January 16 - March 2, 2001
The story of Willard Clark's life and his achievements is an intriguing one. Trained in art schools in Argentina, New York, and Provincetown, he became an accomplished commercial printer in the 1930s and soon created a typographic style that, along with his own woodcut illustrations, became closely identified with Santa Fe. After closing his printing shop in 1942, Clark spent over thirty years as a master tool and die machinist at Los Alamos National Laboratory, during which time he did little artistic wood engraving. Instead, he made sophisticated steel parts used in nuclear research. Upon retirement from LANL in 1979, he unpacked his engraving tools, bought a small proof press, and produced a body of prints that are now keenly sought by collectors for their artistry and precision of technique.
In 1988, my wife and I met Willard Clark in the home he had built more than half a century earlier on Sosaya Lane. He was comfortable showing his prints to us, but he was reticent to talk about his artistic achievements even though he was producing fine work in a highly demanding medium. Called an artist my many, he said he was simply a craftsman. Living the majority of his life in modest anonymity, Willard Clark left scant evidence of how he conducted his printing business. Not only was there little traditional documentation useful to a biographer, Clark refused to grant any recorded interviews. He left a few albums of his commercial printing work, some scattered notes, and job tickets for no more than six months in the middle of a business that ran for thirteen years. In addition, we have recollections of a coworker from the 1930s, David Allen, and Clark's grandson, Kevin Ryan, to whom he taught the techniques of wood engraving and fine printing.

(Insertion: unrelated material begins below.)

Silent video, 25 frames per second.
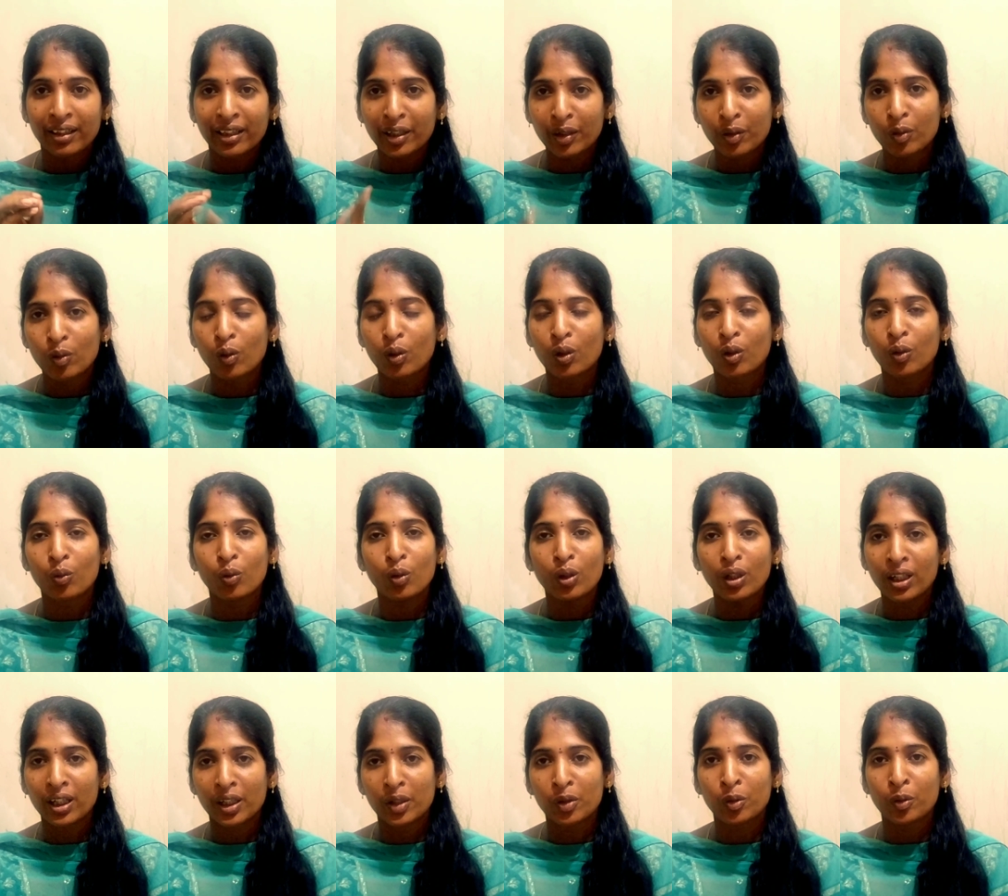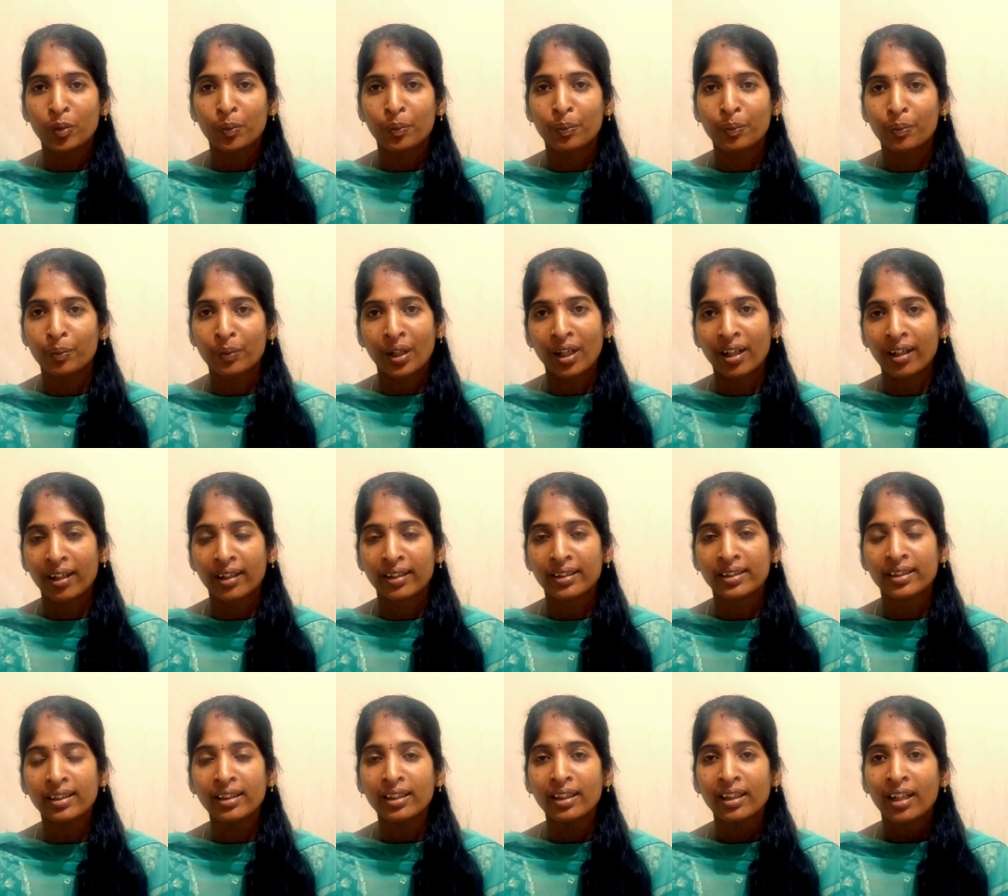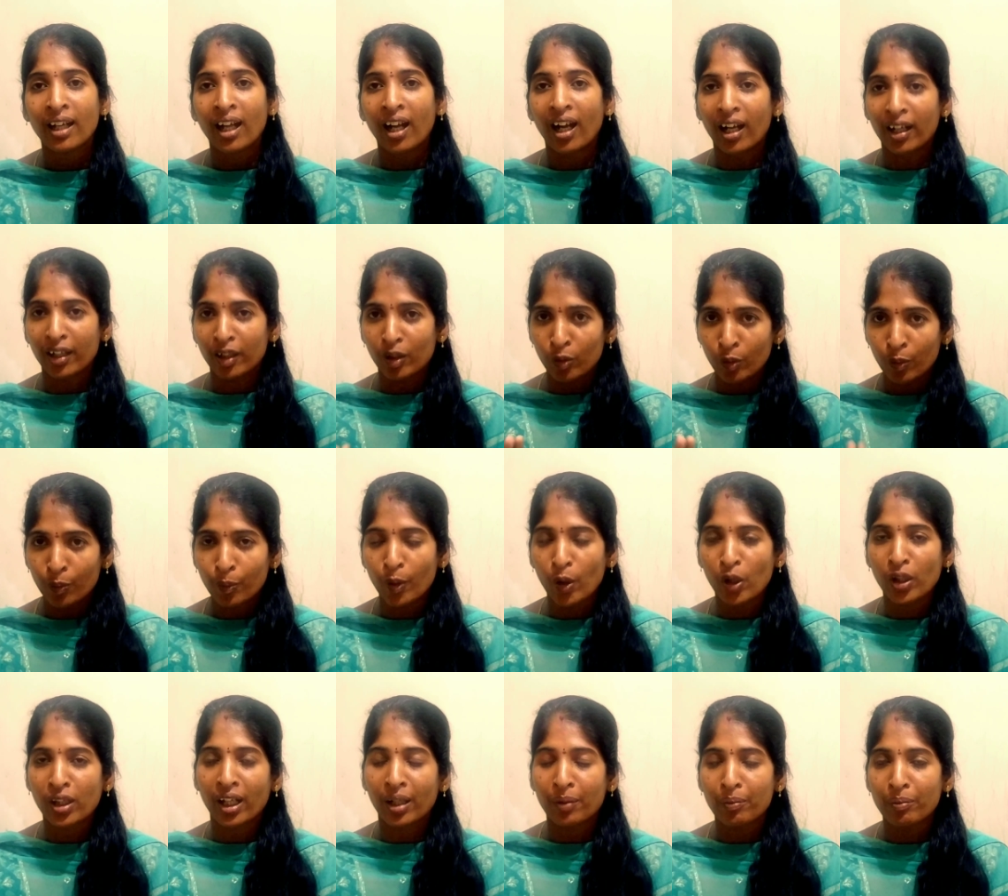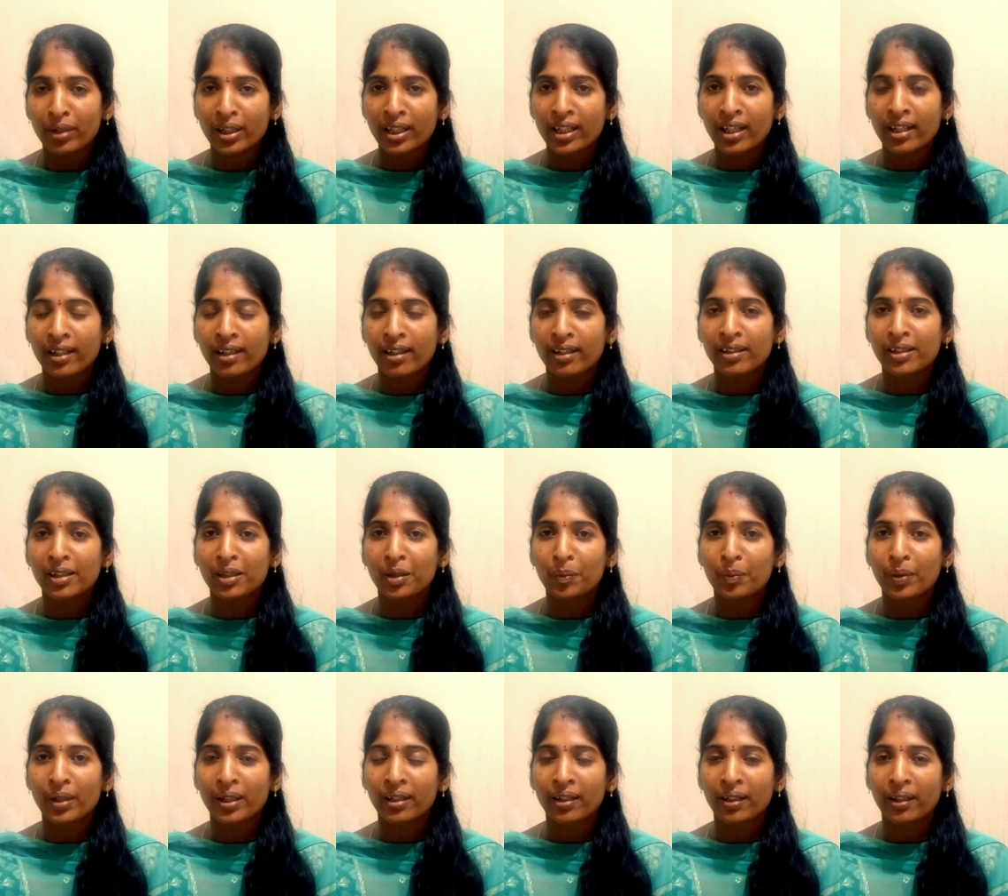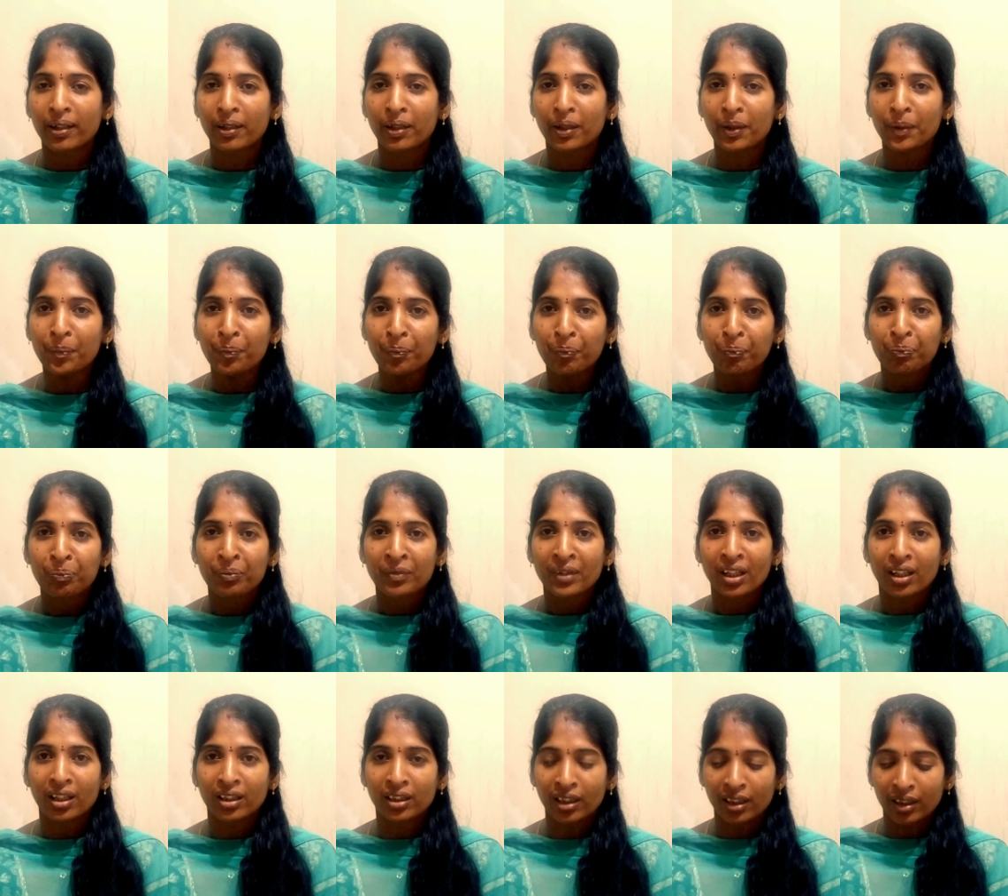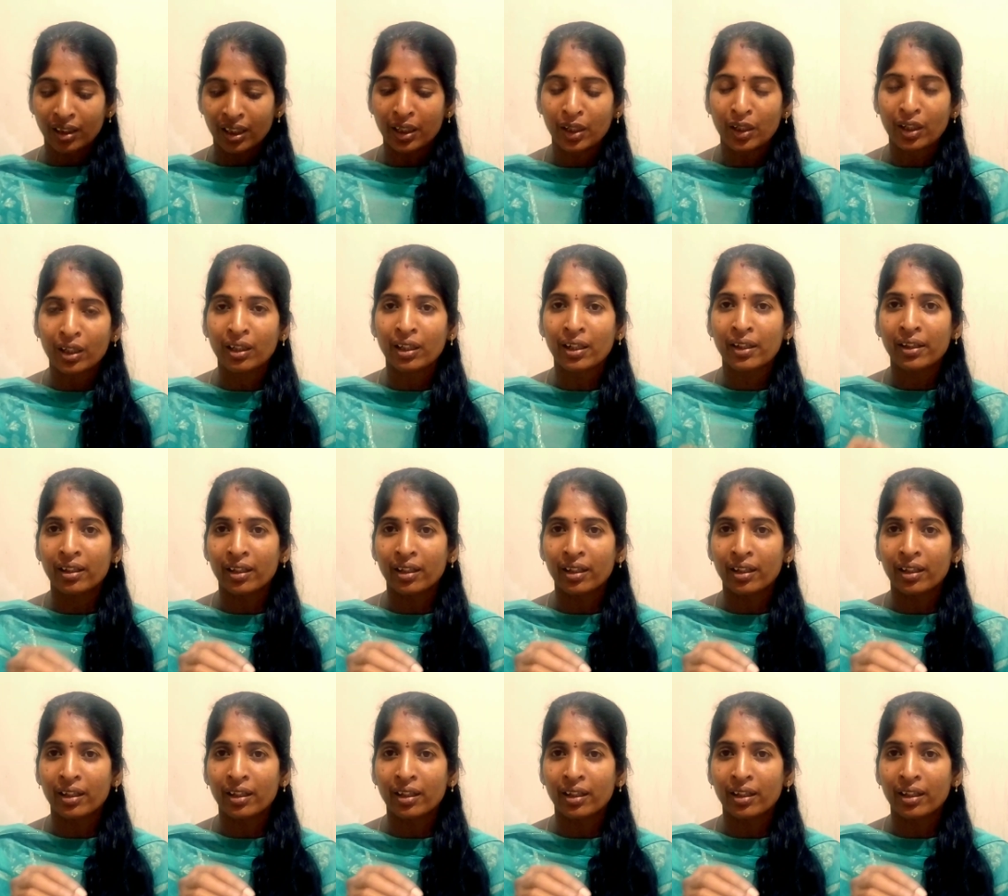நீர் கோக்கவோ இல்லை எதுவும் ஆகாது ஆனால் உப்போட தன்மையே என்னது அப்படின்னாக்கா அந்த ரெண்டு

From these few sources, and from his prints, we know that Willard Clark understood how machines worked, loved the combination and interaction of type and illustration, and taught himself how to print with great skill. He applied his knowledge of figure/ground relationships in woodcuts and wood engravings to create accomplished prints. His early training as a painter helped him to develop a sense of compositional balance, and he learned how to render even the most complex objects as wood-engraved illustrations, almost as if he had challenged himself to turn back the clock to a time before photomechanical illustrations. Beyond all of this, near the end of his life, Willard Clark produced prints from wood blocks that can be compared with some of the best American color prints of his time. He died in 1992 at the age of 83, shortly after the Museum of New Mexico's Museum of Fine Arts gave him his first exhibition.